Provided entries:
-.-.-

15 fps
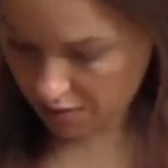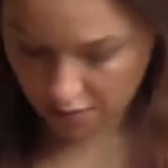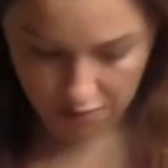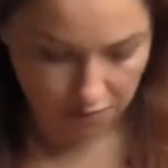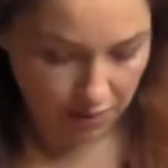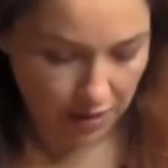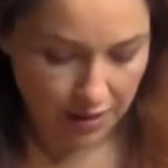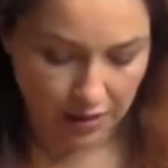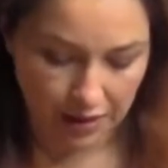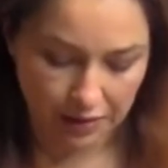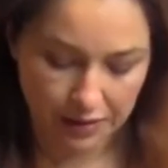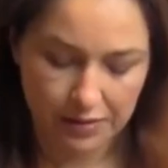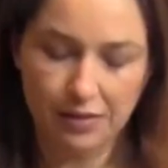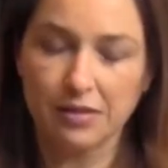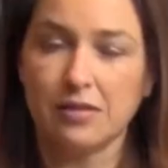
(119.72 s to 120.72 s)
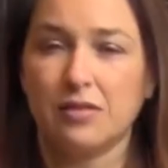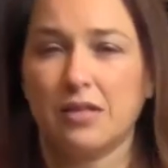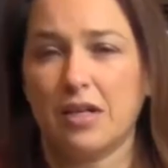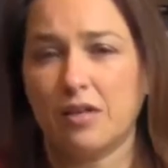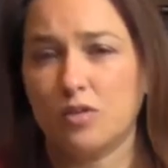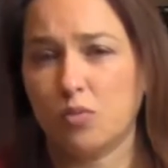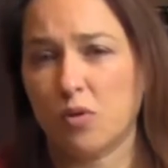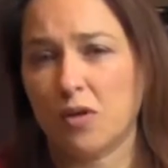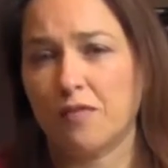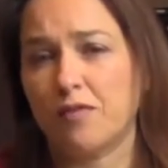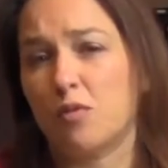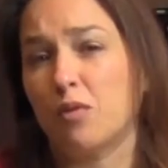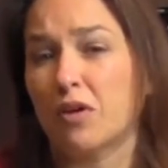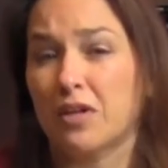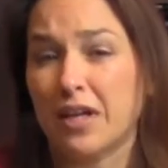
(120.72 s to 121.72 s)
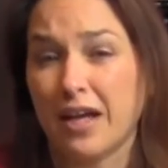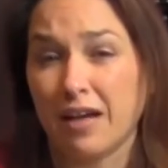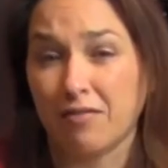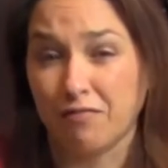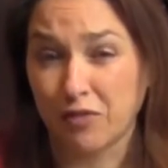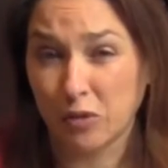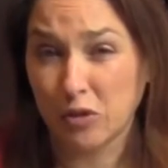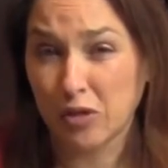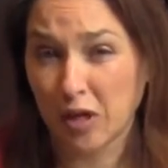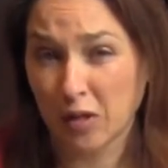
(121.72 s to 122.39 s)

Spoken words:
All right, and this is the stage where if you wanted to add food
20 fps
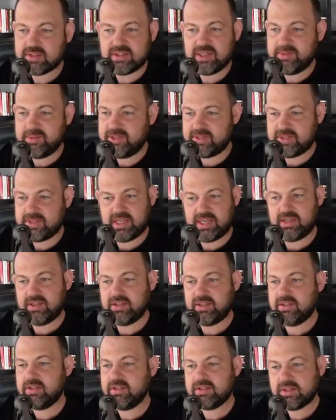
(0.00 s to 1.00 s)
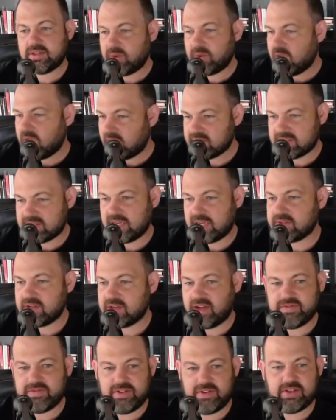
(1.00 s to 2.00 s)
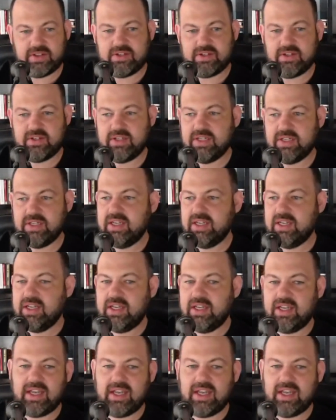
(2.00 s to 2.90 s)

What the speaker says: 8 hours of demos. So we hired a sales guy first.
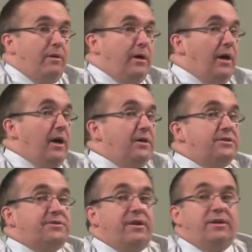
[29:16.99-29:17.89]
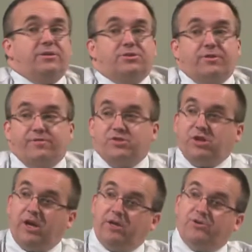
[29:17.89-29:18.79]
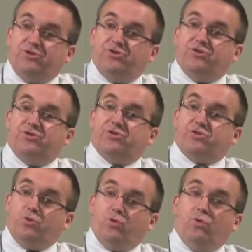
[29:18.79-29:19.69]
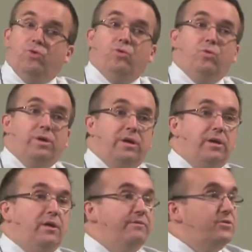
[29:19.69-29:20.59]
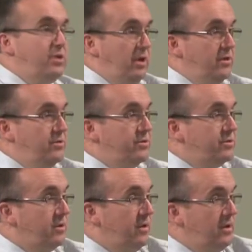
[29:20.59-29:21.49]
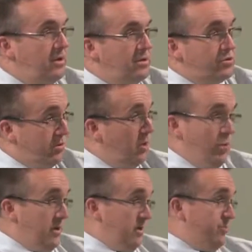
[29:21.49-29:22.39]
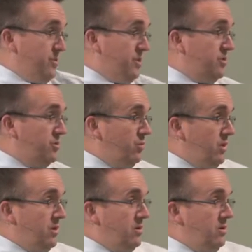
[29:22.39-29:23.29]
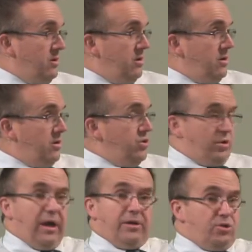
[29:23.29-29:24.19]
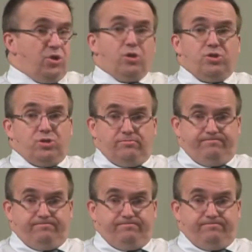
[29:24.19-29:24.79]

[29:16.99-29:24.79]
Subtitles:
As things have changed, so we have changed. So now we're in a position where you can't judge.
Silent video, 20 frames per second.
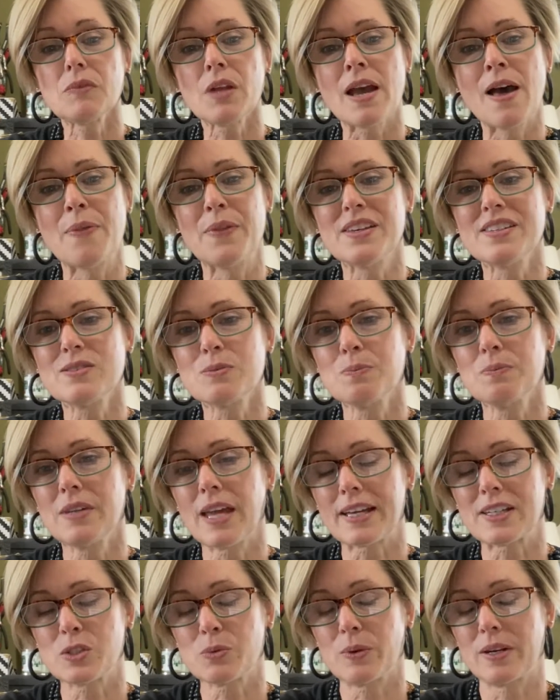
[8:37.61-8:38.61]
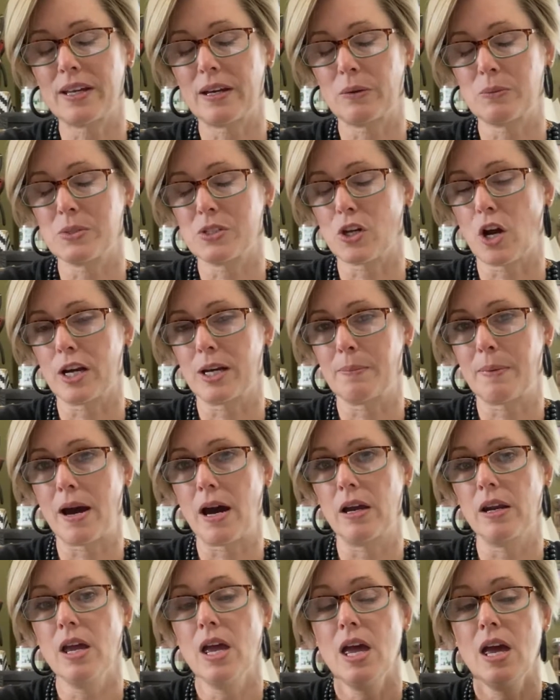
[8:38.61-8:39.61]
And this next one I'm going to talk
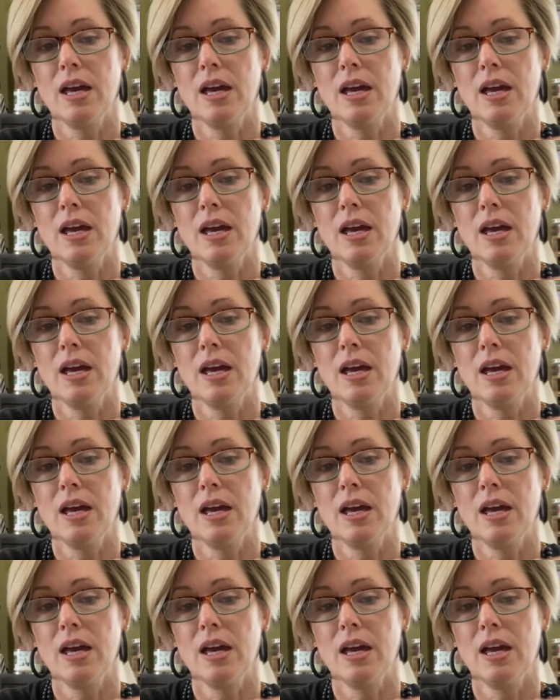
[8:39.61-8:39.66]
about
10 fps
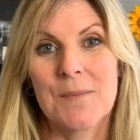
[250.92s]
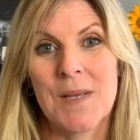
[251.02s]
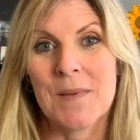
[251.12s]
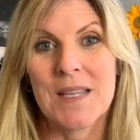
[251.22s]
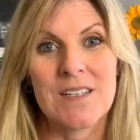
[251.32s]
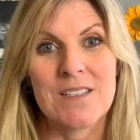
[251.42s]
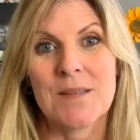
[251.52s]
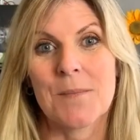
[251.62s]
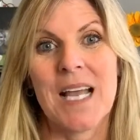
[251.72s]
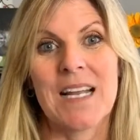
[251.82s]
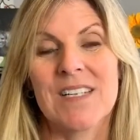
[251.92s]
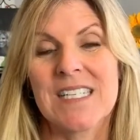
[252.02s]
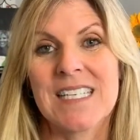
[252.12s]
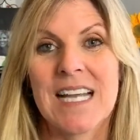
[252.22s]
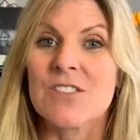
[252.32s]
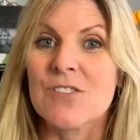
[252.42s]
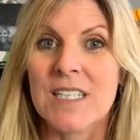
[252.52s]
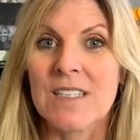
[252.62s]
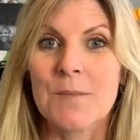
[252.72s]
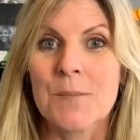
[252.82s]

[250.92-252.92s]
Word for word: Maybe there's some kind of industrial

-.-.-

Work request: In the copy, leave out the pictures and restate the records exactly.

Task solution:
15 fps
(119.72 s to 120.72 s)
(120.72 s to 121.72 s)
(121.72 s to 122.39 s)

Spoken words:
All right, and this is the stage where if you wanted to add food
20 fps
(0.00 s to 1.00 s)
(1.00 s to 2.00 s)
(2.00 s to 2.90 s)

What the speaker says: 8 hours of demos. So we hired a sales guy first.
[29:16.99-29:17.89]
[29:17.89-29:18.79]
[29:18.79-29:19.69]
[29:19.69-29:20.59]
[29:20.59-29:21.49]
[29:21.49-29:22.39]
[29:22.39-29:23.29]
[29:23.29-29:24.19]
[29:24.19-29:24.79]

[29:16.99-29:24.79]
Subtitles:
As things have changed, so we have changed. So now we're in a position where you can't judge.
Silent video, 20 frames per second.
[8:37.61-8:38.61]
[8:38.61-8:39.61]
And this next one I'm going to talk
[8:39.61-8:39.66]
about
10 fps
[250.92s]
[251.02s]
[251.12s]
[251.22s]
[251.32s]
[251.42s]
[251.52s]
[251.62s]
[251.72s]
[251.82s]
[251.92s]
[252.02s]
[252.12s]
[252.22s]
[252.32s]
[252.42s]
[252.52s]
[252.62s]
[252.72s]
[252.82s]

[250.92-252.92s]
Word for word: Maybe there's some kind of industrial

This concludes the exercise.